TO DO
Leave every picture out. Set down all the lines below exactly.

EXERCISE INPUTS
%%
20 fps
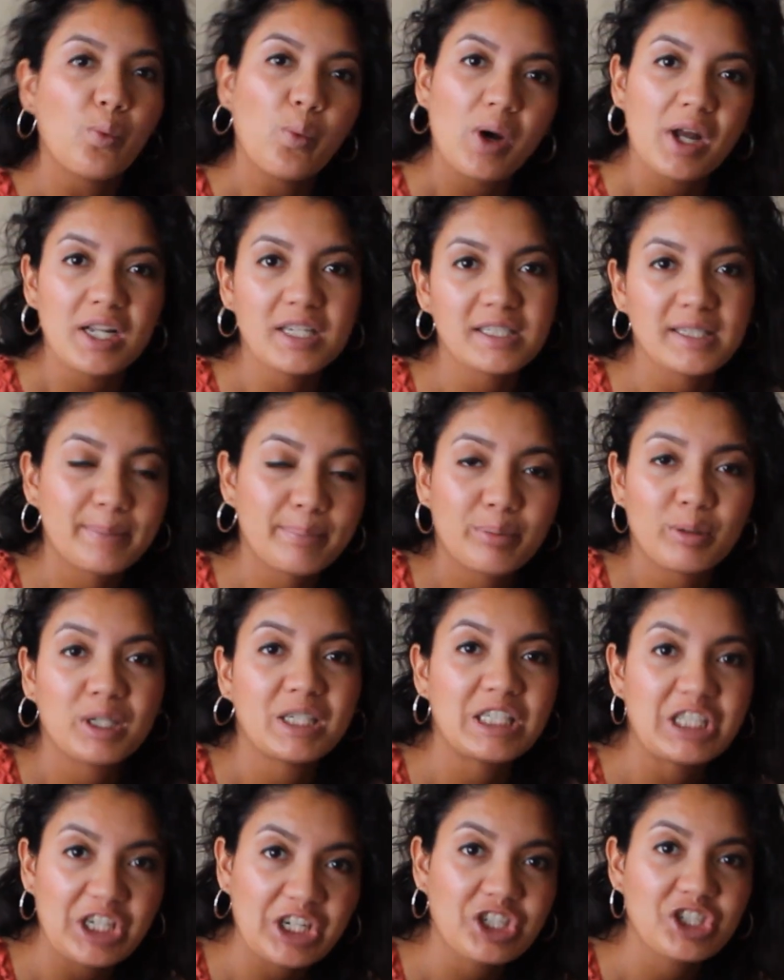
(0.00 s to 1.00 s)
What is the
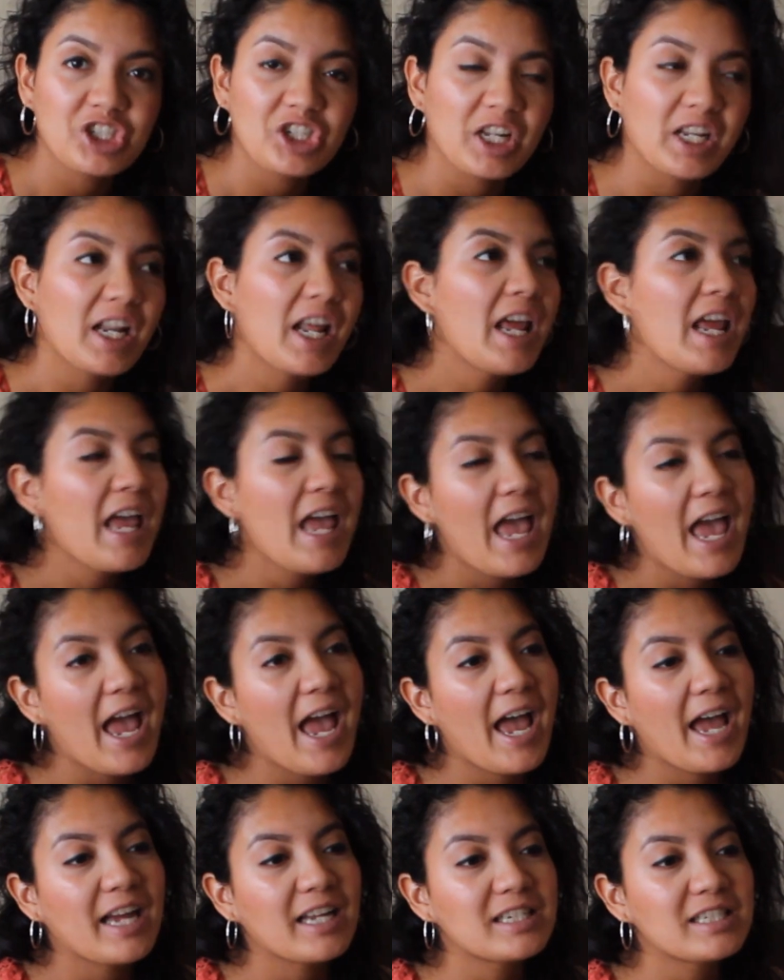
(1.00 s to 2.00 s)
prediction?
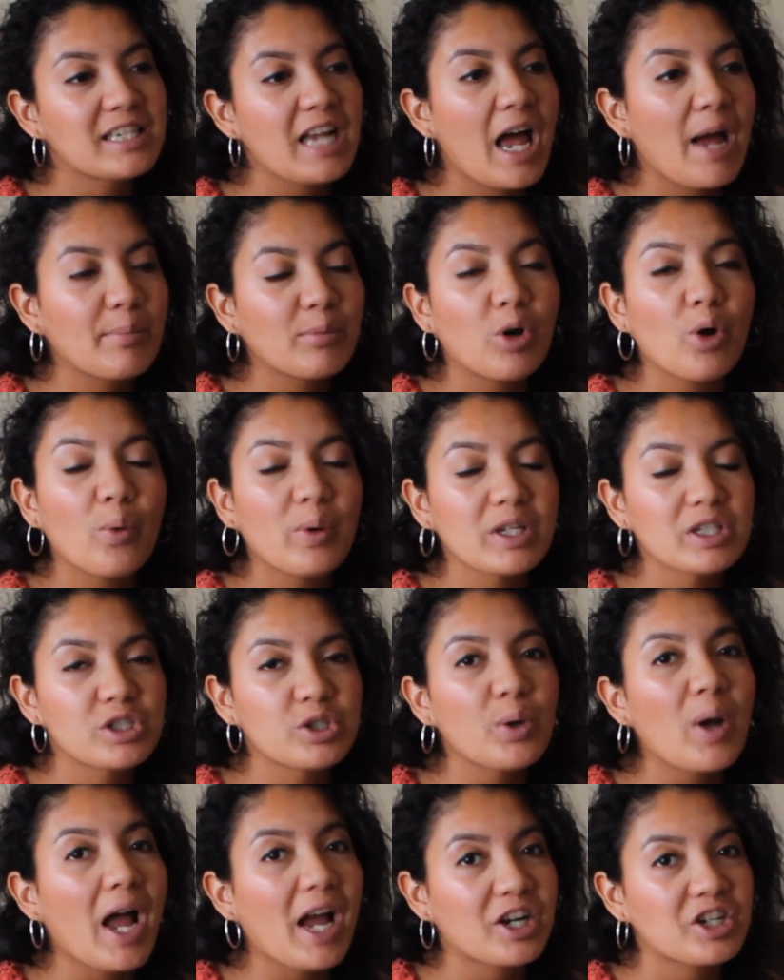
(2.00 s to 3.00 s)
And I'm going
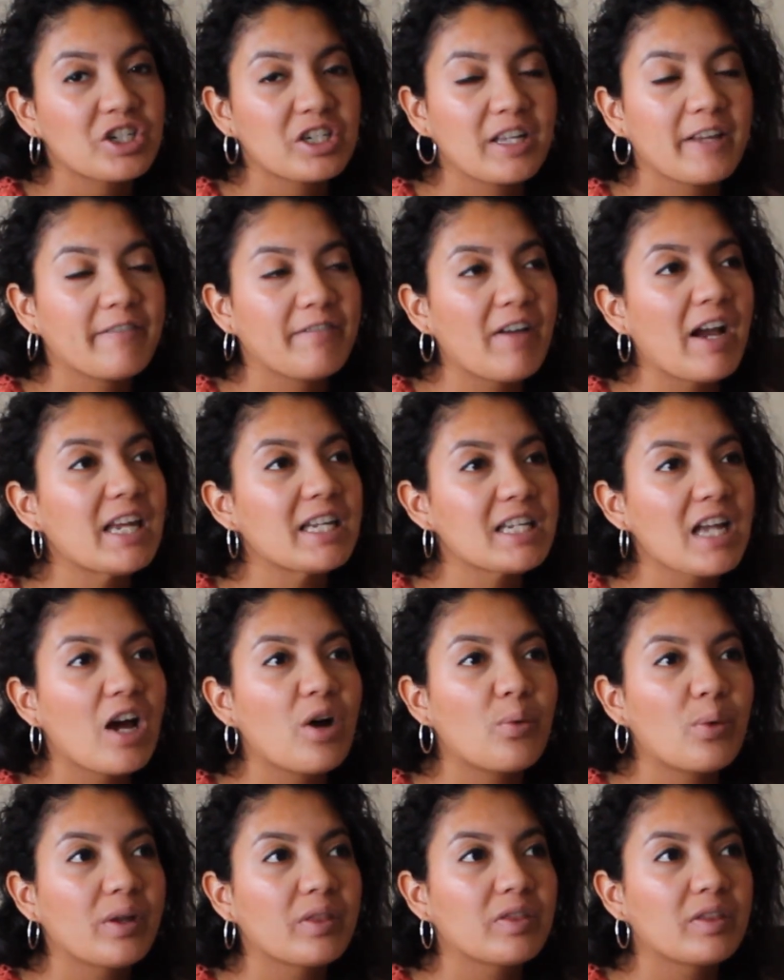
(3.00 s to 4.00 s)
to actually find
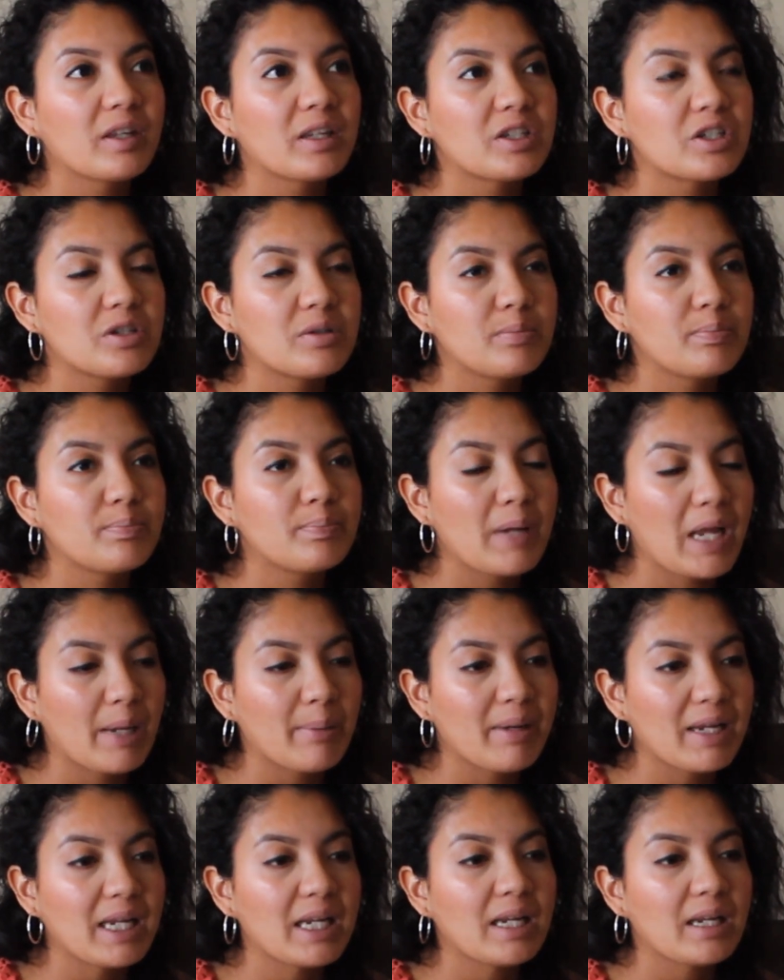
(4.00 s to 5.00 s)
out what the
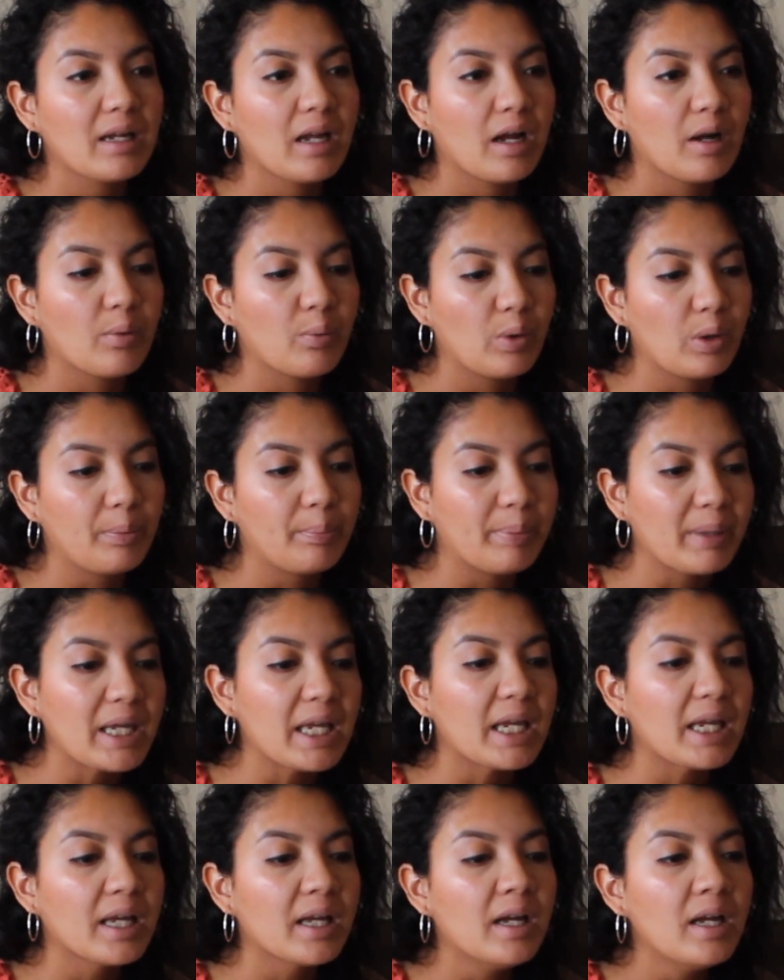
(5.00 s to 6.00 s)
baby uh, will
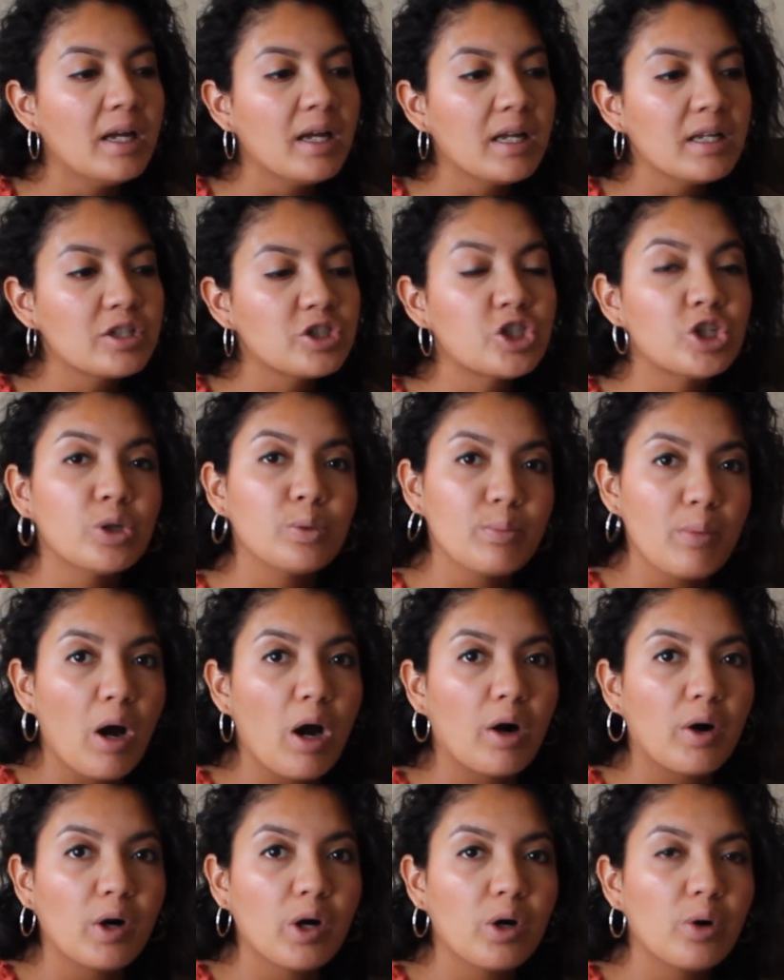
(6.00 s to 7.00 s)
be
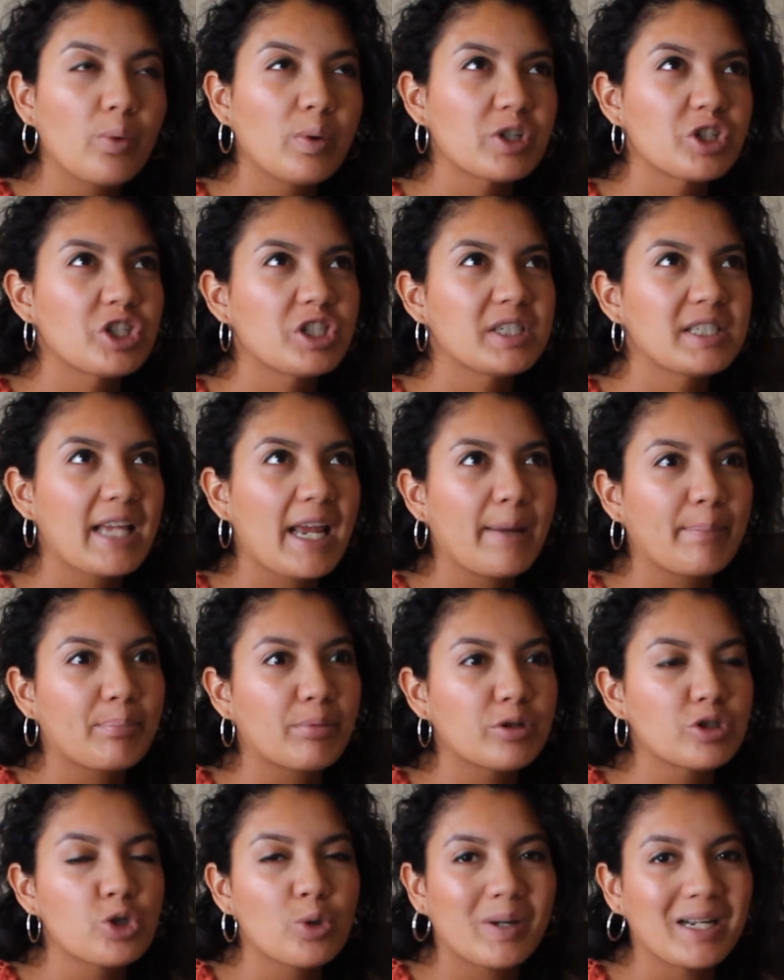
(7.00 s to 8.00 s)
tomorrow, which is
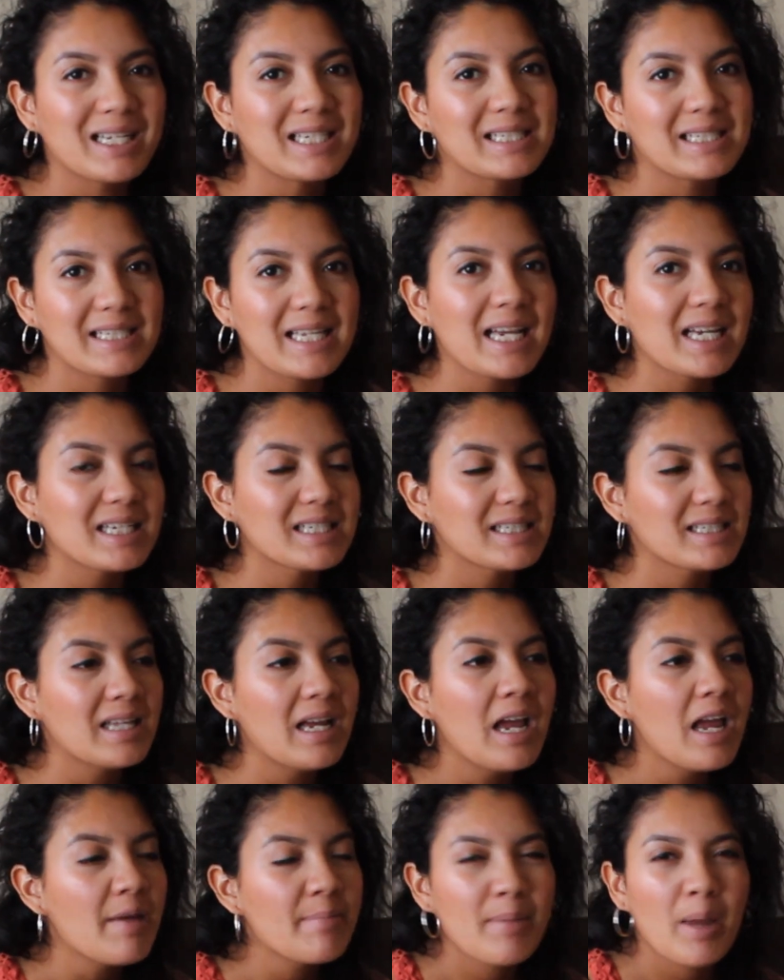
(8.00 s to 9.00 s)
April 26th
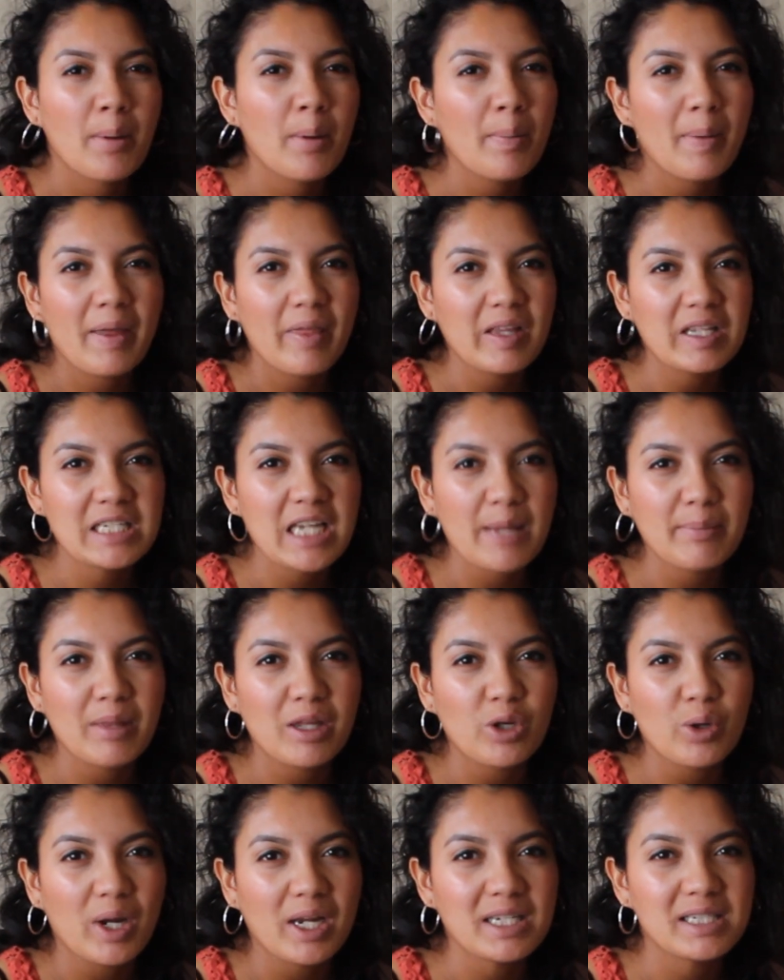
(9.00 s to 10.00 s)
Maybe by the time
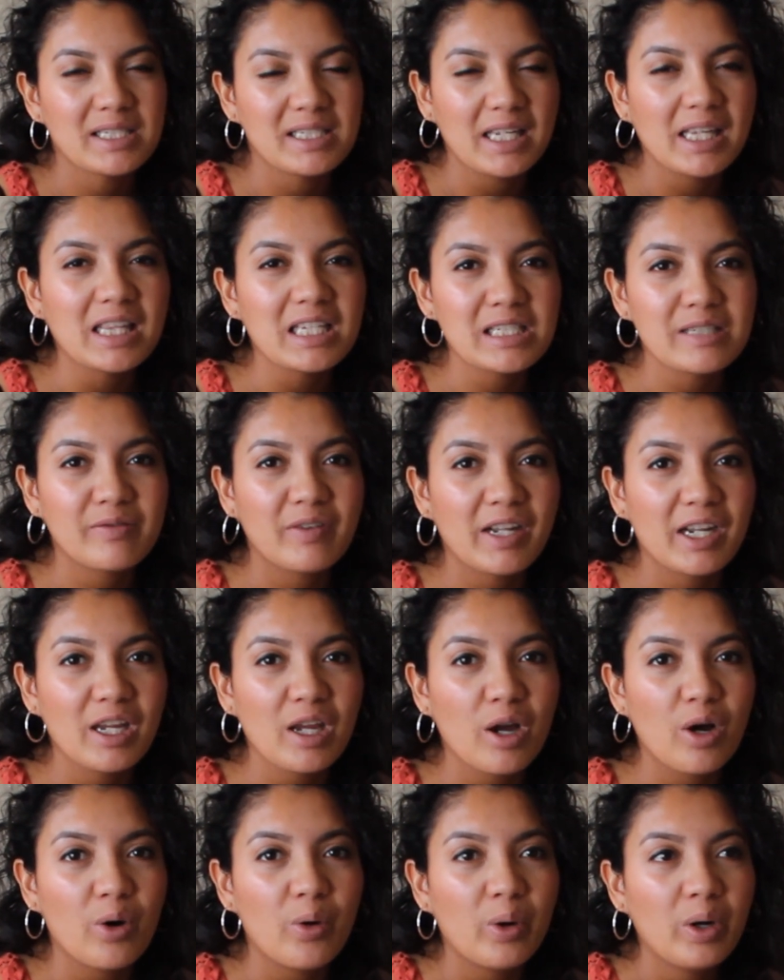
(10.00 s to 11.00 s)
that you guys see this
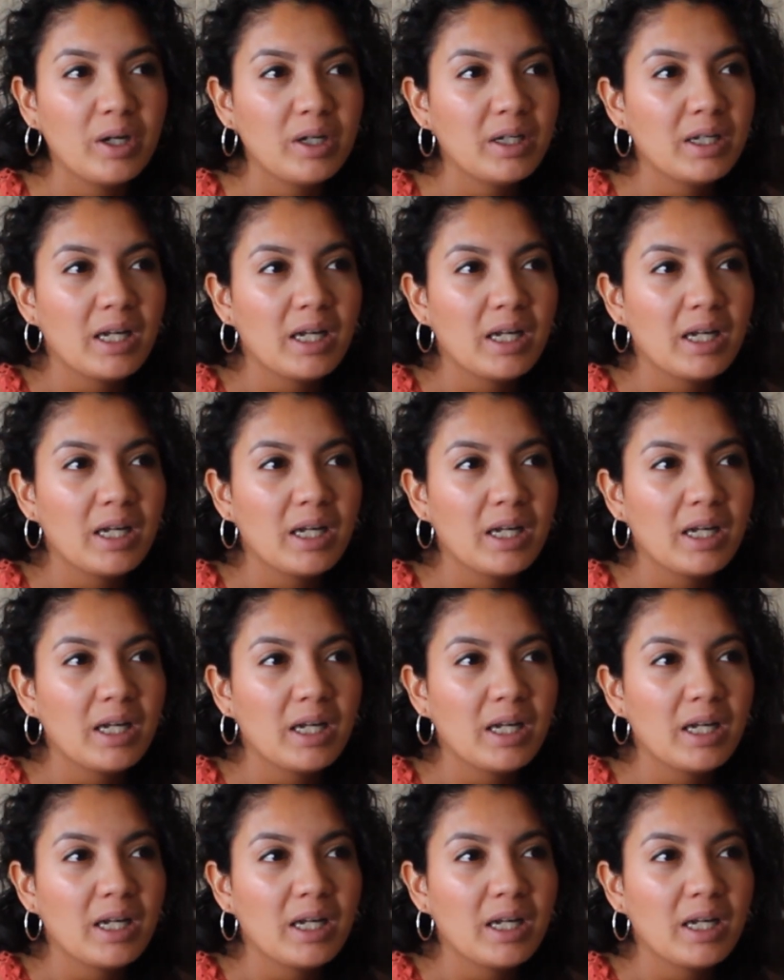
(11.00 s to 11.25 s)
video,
%%
SOLUTION TO THIS EXERCISE
20 fps
(0.00 s to 1.00 s)
What is the
(1.00 s to 2.00 s)
prediction?
(2.00 s to 3.00 s)
And I'm going
(3.00 s to 4.00 s)
to actually find
(4.00 s to 5.00 s)
out what the
(5.00 s to 6.00 s)
baby uh, will
(6.00 s to 7.00 s)
be
(7.00 s to 8.00 s)
tomorrow, which is
(8.00 s to 9.00 s)
April 26th
(9.00 s to 10.00 s)
Maybe by the time
(10.00 s to 11.00 s)
that you guys see this
(11.00 s to 11.25 s)
video,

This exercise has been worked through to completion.